[Saved data entries]
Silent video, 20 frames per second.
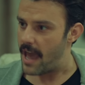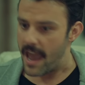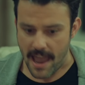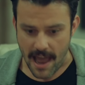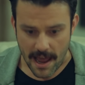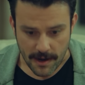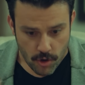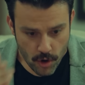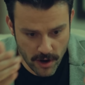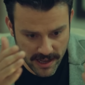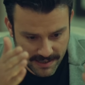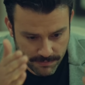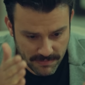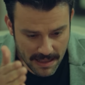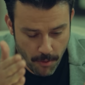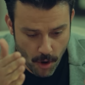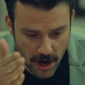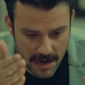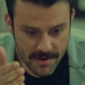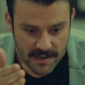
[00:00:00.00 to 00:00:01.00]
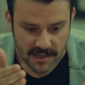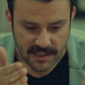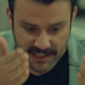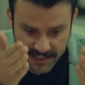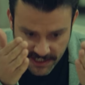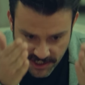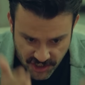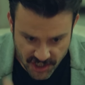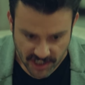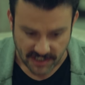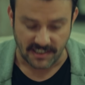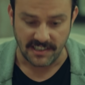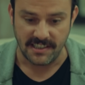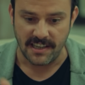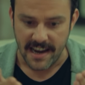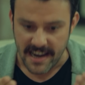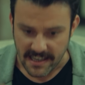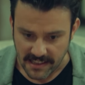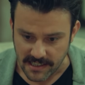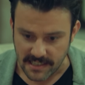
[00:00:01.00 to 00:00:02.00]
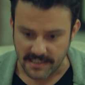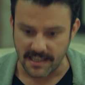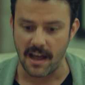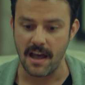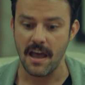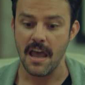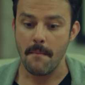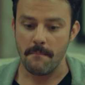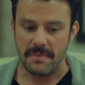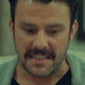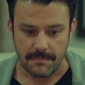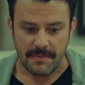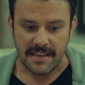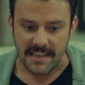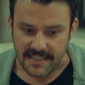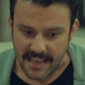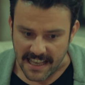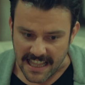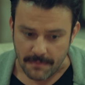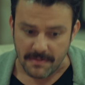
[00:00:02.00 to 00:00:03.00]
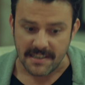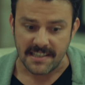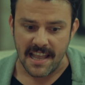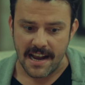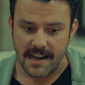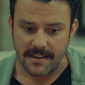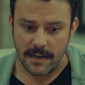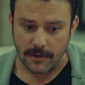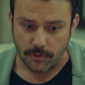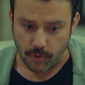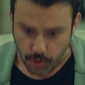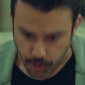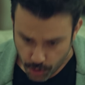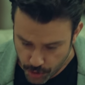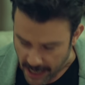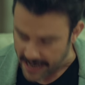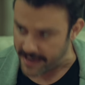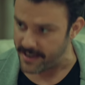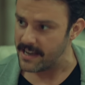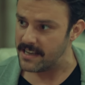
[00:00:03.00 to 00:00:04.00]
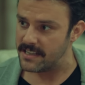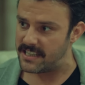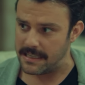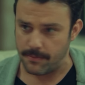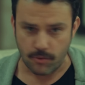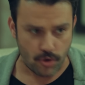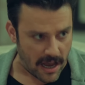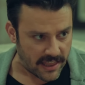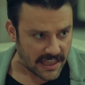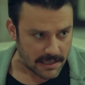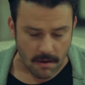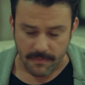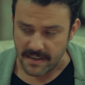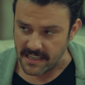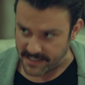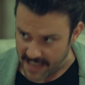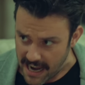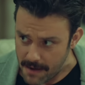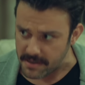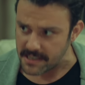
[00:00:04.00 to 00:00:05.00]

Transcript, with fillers: Eğer yönetimde böyle bir kriz çıktı, yayılırsa bizim hisselerimiz ne kadar düşecek? Sizi bu uyandırmamı ister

What is being asked: Your output should be the records above, duplicated exactly and picture-free.

Solution below:
Silent video, 20 frames per second.
[00:00:00.00 to 00:00:01.00]
[00:00:01.00 to 00:00:02.00]
[00:00:02.00 to 00:00:03.00]
[00:00:03.00 to 00:00:04.00]
[00:00:04.00 to 00:00:05.00]

Transcript, with fillers: Eğer yönetimde böyle bir kriz çıktı, yayılırsa bizim hisselerimiz ne kadar düşecek? Sizi bu uyandırmamı ister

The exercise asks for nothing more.